Supported variable dtypes

numpy dtype atlas dtype
int8/int16/int32/int64, uint*, float32/float64 matching numeric
datetime64[ns] timestamp_nanoseconds (round-trips to datetime64[ns])
object (Python str/bytes), \|S<n>, \|U<n> string (variable-length; reads return Python str)

0-D scalar variables (e.g. a NetCDF TRAJECTORY identifier) round-trip natively. See Supported dtypes for the full list and the restrictions.

Bulk ingestion

add_xr_dataset never flushes by itself — N consecutive calls accumulate in memory and one flush at the end persists everything. One delta file is written per array name touched across the whole batch, not one per input file:

import glob, os
import atlas, xarray as xr

with atlas.Atlas.create("/tmp/store") as atlas:
    for nc_path in sorted(glob.glob("*.nc")):
        name = os.path.splitext(os.path.basename(nc_path))[0]
        atlas.add_xr_dataset(xr.open_dataset(nc_path), name)
# Single flush on `with` exit.

If the NetCDF files are chunked (xr.open_dataset(path, chunks=...)), the dask chunks become the atlas on-disk chunks automatically — see Dask streaming and lazy reads.

Overriding the on-disk chunk shape

atlas.add_xr_dataset(ds, "jan_2024", chunks={"temperature": [4, 8]})
ds.atlas.write(atlas, "feb_2024", chunks={"temperature": [4, 8]})

This is independent of dask's chunking — the dask chunks are still what gets streamed at write time, but the on-disk chunk_shape is whatever you pass.

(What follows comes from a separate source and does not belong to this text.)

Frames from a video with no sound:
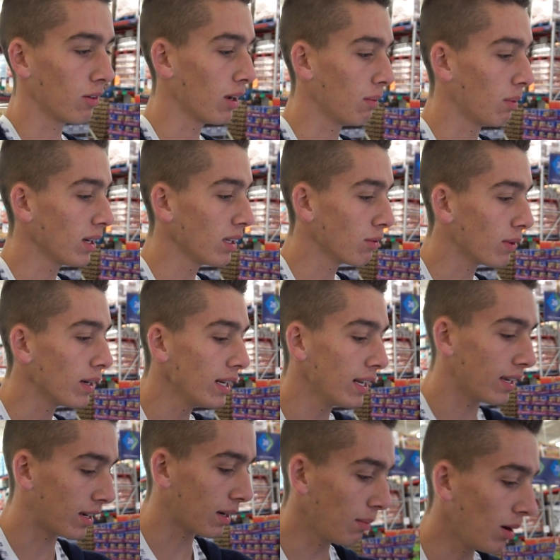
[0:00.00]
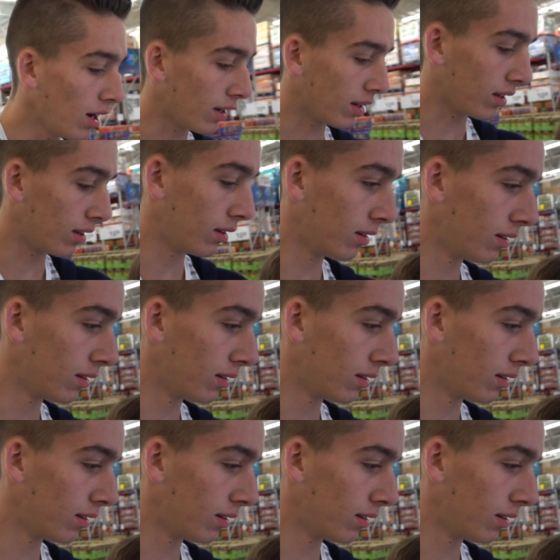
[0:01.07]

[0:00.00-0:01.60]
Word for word: Okay, what are you reading? Come on.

Pick this when you want a different read-side chunk layout from your write-side memory budget.

Limitations

  • No append-into-existing. Each call to add_xr_dataset / ds.atlas.write creates a new atlas dataset. Append-style updates to an existing dataset go through the raw DatasetView API.
  • Threaded scheduler only for lazy reads. The DatasetView captured in the dask graph isn't picklable, so distributed / multiprocessing schedulers don't work. Call .compute() before crossing a process boundary, or use the bulk-read APIs which return eager numpy.
  • No bool / binary / list arrays yet (see Supported dtypes).